START ENTRIES SUPPLIED
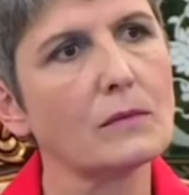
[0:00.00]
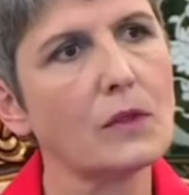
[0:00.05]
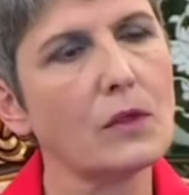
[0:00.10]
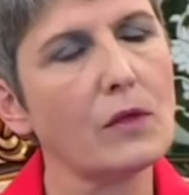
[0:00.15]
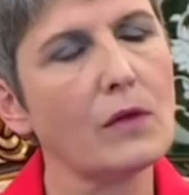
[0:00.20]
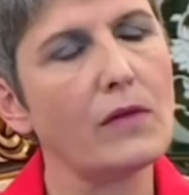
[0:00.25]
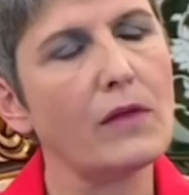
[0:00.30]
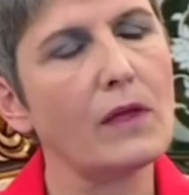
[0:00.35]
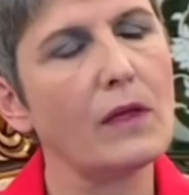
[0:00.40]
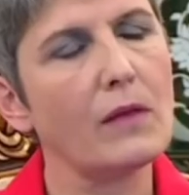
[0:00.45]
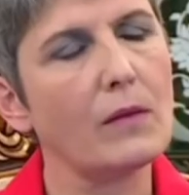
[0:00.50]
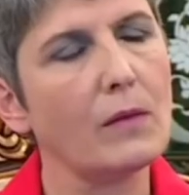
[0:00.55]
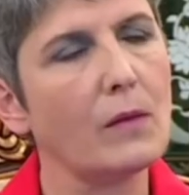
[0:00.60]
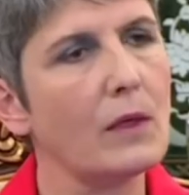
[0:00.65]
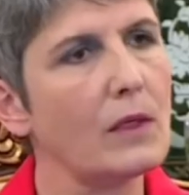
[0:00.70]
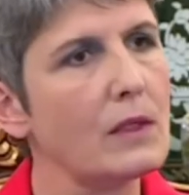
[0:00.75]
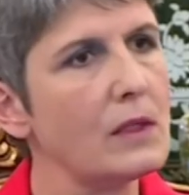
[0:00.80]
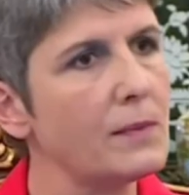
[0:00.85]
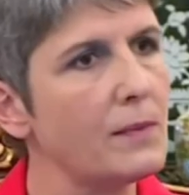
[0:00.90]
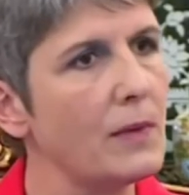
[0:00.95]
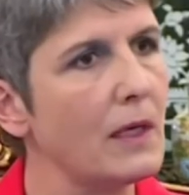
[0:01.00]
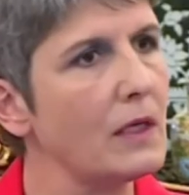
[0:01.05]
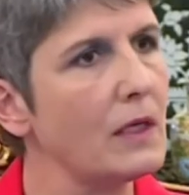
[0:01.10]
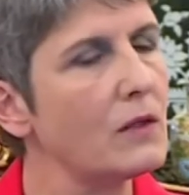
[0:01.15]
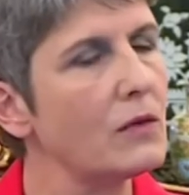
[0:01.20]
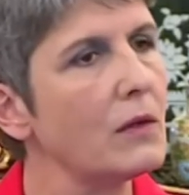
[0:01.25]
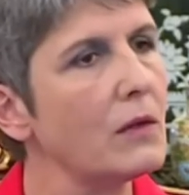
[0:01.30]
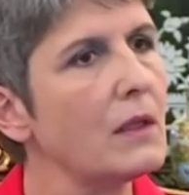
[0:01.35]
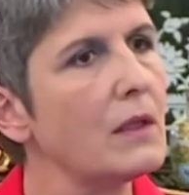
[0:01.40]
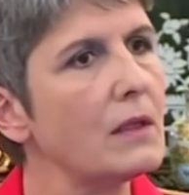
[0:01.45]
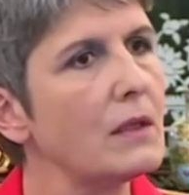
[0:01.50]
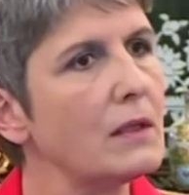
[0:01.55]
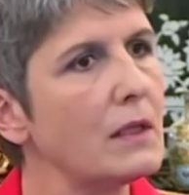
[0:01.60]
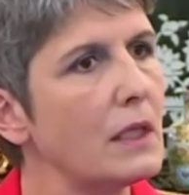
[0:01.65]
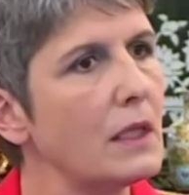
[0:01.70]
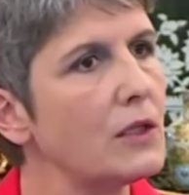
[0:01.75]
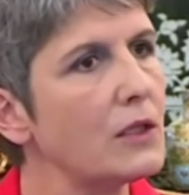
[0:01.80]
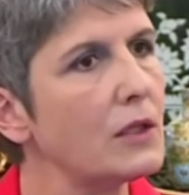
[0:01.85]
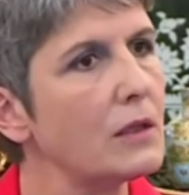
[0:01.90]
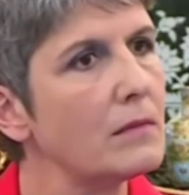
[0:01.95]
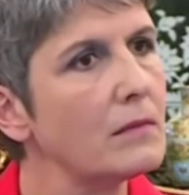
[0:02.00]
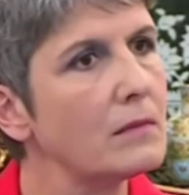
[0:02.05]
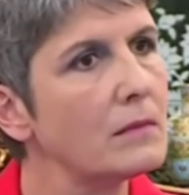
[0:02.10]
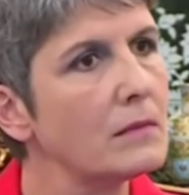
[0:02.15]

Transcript: Do you think the world is paying too little attention?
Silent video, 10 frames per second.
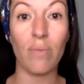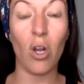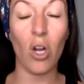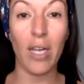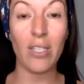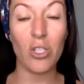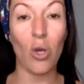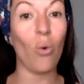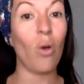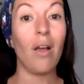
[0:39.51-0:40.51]
All right.
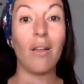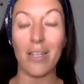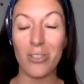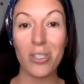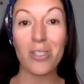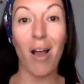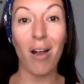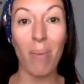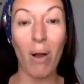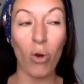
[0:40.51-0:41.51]
So let's just talk
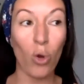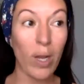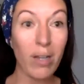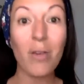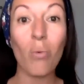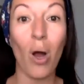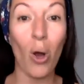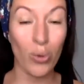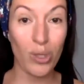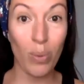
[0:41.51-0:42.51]
about quickly what
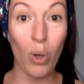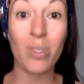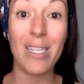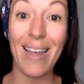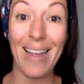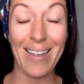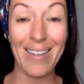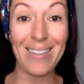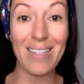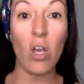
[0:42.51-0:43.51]
host to post
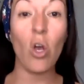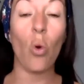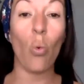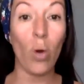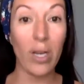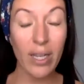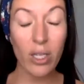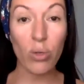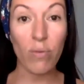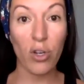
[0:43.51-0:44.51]
is, what it can
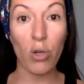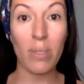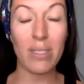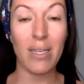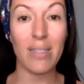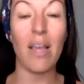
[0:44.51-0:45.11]
do for your business.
END ENTRIES SUPPLIED
WHAT NEEDS TO BE DONE: Each record above should be copied character for character, with pictures dropped.

EXERCISE RESPONSE:
[0:00.00]
[0:00.05]
[0:00.10]
[0:00.15]
[0:00.20]
[0:00.25]
[0:00.30]
[0:00.35]
[0:00.40]
[0:00.45]
[0:00.50]
[0:00.55]
[0:00.60]
[0:00.65]
[0:00.70]
[0:00.75]
[0:00.80]
[0:00.85]
[0:00.90]
[0:00.95]
[0:01.00]
[0:01.05]
[0:01.10]
[0:01.15]
[0:01.20]
[0:01.25]
[0:01.30]
[0:01.35]
[0:01.40]
[0:01.45]
[0:01.50]
[0:01.55]
[0:01.60]
[0:01.65]
[0:01.70]
[0:01.75]
[0:01.80]
[0:01.85]
[0:01.90]
[0:01.95]
[0:02.00]
[0:02.05]
[0:02.10]
[0:02.15]

Transcript: Do you think the world is paying too little attention?
Silent video, 10 frames per second.
[0:39.51-0:40.51]
All right.
[0:40.51-0:41.51]
So let's just talk
[0:41.51-0:42.51]
about quickly what
[0:42.51-0:43.51]
host to post
[0:43.51-0:44.51]
is, what it can
[0:44.51-0:45.11]
do for your business.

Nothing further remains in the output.